* **Material supplied**
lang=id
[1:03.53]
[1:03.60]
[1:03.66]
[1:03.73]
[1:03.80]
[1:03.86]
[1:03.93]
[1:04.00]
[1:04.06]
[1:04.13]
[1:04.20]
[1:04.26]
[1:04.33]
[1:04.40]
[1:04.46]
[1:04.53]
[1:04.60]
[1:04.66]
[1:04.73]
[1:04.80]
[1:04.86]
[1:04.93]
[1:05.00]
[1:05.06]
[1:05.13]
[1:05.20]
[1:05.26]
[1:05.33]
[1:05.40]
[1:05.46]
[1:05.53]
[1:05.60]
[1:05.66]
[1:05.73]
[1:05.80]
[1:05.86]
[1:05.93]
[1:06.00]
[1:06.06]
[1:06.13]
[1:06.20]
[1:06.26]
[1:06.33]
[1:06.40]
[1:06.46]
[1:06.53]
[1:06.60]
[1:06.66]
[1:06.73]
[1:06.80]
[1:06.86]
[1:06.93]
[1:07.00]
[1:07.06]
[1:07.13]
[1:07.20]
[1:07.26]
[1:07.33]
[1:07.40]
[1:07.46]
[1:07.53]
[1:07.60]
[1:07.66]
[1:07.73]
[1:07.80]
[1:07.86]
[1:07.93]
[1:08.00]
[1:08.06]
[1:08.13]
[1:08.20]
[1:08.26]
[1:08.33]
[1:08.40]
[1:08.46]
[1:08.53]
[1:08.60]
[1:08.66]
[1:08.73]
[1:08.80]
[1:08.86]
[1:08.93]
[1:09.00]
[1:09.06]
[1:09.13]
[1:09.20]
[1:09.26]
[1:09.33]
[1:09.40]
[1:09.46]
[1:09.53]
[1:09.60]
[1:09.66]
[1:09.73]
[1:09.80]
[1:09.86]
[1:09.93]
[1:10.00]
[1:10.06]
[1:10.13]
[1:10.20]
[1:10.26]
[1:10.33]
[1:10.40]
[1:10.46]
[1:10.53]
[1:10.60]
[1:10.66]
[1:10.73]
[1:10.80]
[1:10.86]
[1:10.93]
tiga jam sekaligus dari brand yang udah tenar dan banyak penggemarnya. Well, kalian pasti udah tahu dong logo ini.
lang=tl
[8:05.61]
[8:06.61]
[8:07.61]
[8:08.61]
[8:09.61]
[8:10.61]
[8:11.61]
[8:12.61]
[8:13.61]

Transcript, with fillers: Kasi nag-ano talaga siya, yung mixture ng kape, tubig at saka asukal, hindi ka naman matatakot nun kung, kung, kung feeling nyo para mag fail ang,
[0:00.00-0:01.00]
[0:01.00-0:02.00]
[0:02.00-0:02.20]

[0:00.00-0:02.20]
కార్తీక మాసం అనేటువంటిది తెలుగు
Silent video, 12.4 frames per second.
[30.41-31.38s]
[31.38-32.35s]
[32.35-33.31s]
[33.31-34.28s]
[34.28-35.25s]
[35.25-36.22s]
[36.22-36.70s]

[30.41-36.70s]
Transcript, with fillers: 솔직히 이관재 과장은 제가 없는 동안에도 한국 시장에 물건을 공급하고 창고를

* **Work order**
Lines containing the word "Transcript" are to be located in the entries and copied.

* **Exercise response**
Transcript, with fillers: Kasi nag-ano talaga siya, yung mixture ng kape, tubig at saka asukal, hindi ka naman matatakot nun kung, kung, kung feeling nyo para mag fail ang,
Transcript, with fillers: 솔직히 이관재 과장은 제가 없는 동안에도 한국 시장에 물건을 공급하고 창고를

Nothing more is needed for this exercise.